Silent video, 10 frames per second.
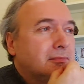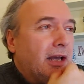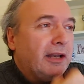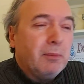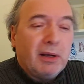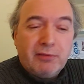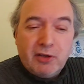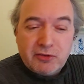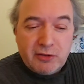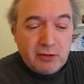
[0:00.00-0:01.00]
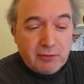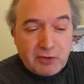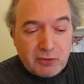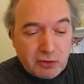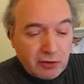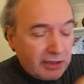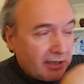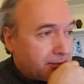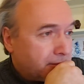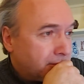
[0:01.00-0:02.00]
And in one version of the
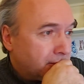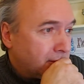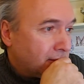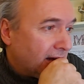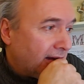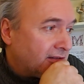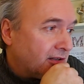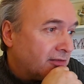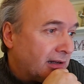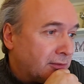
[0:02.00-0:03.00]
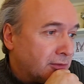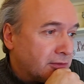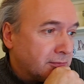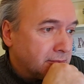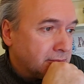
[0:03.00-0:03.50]
story, as he travels,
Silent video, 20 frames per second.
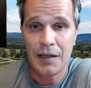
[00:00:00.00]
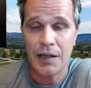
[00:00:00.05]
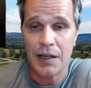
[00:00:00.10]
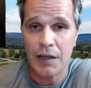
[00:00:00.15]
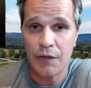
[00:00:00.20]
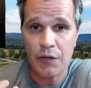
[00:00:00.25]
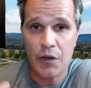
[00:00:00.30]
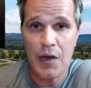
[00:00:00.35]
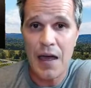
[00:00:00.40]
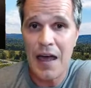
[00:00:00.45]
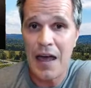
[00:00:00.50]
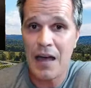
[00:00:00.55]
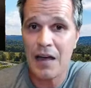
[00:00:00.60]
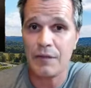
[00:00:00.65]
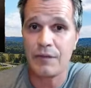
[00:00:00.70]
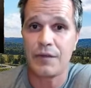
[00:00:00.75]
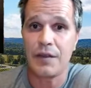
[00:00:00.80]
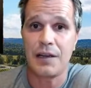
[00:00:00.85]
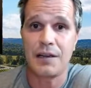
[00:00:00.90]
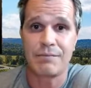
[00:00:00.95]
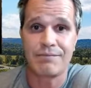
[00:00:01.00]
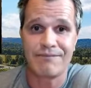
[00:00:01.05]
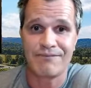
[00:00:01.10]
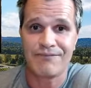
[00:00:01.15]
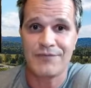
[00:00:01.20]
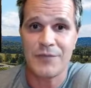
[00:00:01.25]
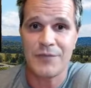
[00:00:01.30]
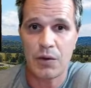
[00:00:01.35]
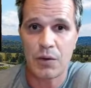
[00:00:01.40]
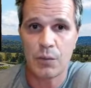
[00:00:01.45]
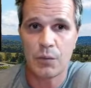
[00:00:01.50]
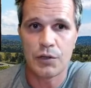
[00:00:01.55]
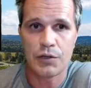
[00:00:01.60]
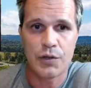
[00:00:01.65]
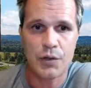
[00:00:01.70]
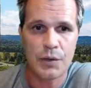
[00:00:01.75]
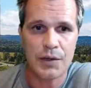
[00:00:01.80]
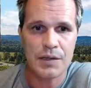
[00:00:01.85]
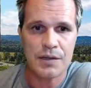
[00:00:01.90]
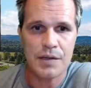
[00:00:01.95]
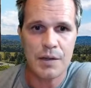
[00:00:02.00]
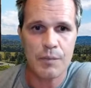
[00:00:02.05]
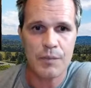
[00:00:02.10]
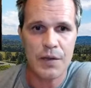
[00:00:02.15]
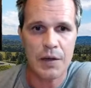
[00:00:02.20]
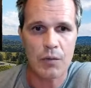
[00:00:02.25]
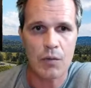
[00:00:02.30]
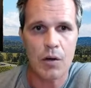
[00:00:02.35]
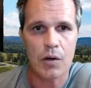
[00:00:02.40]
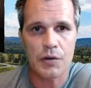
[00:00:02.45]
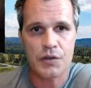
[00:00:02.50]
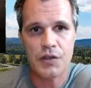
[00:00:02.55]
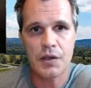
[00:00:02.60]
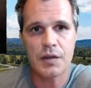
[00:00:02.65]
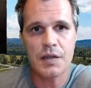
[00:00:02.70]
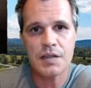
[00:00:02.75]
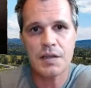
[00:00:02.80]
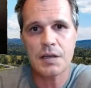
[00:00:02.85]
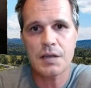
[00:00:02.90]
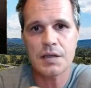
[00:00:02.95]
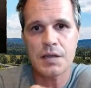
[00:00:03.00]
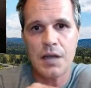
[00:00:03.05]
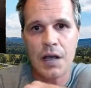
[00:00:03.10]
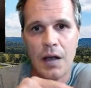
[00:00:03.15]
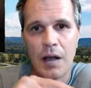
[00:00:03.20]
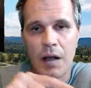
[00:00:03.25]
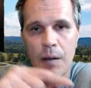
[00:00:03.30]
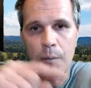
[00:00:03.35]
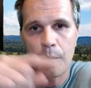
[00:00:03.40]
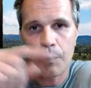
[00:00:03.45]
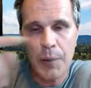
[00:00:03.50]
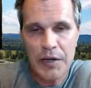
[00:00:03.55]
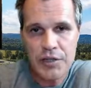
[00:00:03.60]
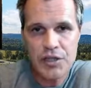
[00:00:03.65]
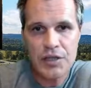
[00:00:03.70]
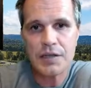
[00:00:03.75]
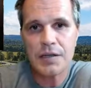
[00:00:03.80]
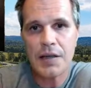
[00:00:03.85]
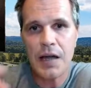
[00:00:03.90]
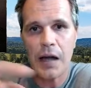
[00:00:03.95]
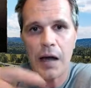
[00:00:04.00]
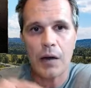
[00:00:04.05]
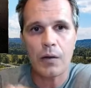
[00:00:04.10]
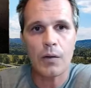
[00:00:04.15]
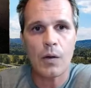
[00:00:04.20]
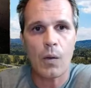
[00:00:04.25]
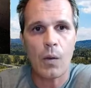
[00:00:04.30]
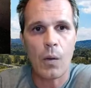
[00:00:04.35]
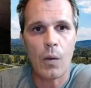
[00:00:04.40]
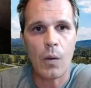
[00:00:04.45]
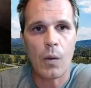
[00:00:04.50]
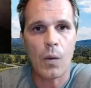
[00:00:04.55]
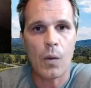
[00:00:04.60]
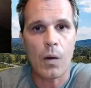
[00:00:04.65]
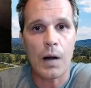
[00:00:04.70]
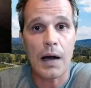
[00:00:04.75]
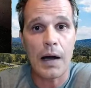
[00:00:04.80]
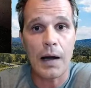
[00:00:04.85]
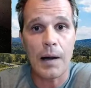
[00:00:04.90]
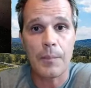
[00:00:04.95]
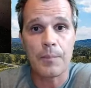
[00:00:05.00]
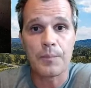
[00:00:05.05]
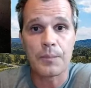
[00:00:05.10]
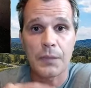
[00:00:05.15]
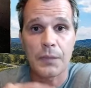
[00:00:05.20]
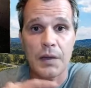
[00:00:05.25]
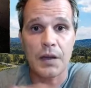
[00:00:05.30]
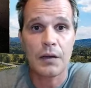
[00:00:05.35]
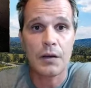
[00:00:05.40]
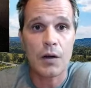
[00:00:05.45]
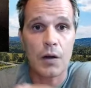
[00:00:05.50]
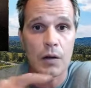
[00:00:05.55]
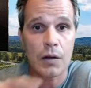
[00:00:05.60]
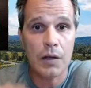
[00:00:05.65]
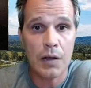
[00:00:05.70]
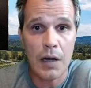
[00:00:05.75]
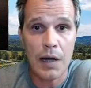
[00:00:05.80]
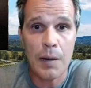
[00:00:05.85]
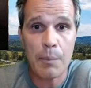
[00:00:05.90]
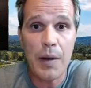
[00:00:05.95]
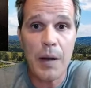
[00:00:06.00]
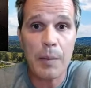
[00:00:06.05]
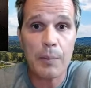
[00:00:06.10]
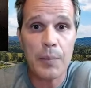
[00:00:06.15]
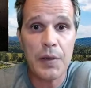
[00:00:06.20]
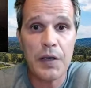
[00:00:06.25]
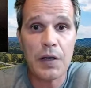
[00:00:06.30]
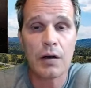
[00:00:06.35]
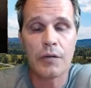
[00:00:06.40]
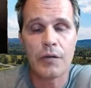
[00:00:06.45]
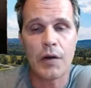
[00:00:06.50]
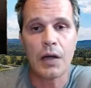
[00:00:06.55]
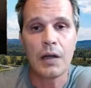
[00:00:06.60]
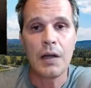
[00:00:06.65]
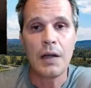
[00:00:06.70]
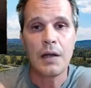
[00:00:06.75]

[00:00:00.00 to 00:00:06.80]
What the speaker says: If you have, then, you know, we're doing something wrong. So this is punching down or, you know, kind of pumping over.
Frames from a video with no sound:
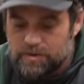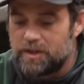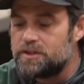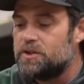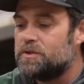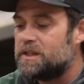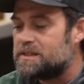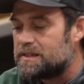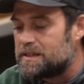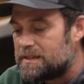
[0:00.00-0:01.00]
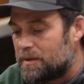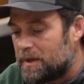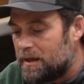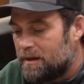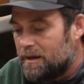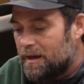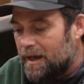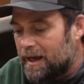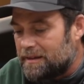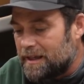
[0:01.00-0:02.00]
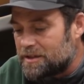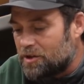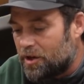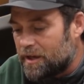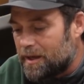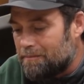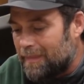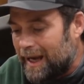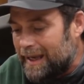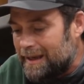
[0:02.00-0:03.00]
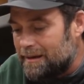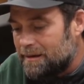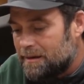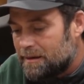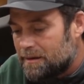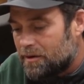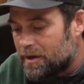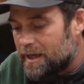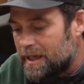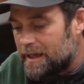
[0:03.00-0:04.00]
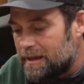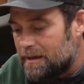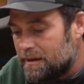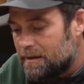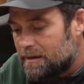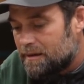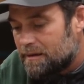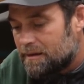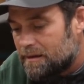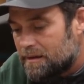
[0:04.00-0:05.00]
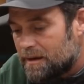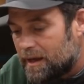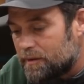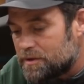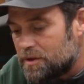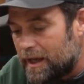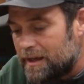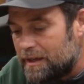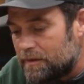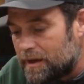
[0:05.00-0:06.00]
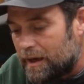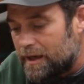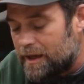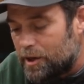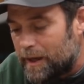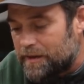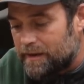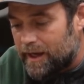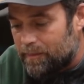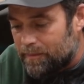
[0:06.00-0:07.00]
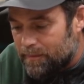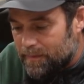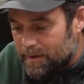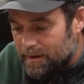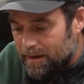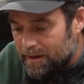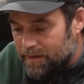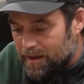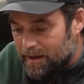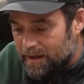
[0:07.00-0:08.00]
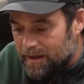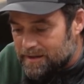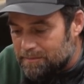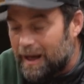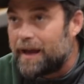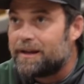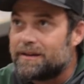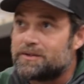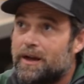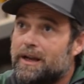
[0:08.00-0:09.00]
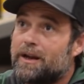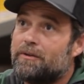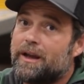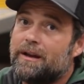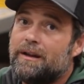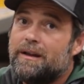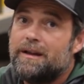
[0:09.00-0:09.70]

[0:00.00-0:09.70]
So here's a new disc that they sent me, and I think it's called a Mayan or an Incan. I didn't care about the name. I think it's a Maya. That's right. I got it right.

**WHAT TO WORK ON:**
Go through the lines above and count those with "second"; report only the number.

**EXPECTED OUTPUT:**
2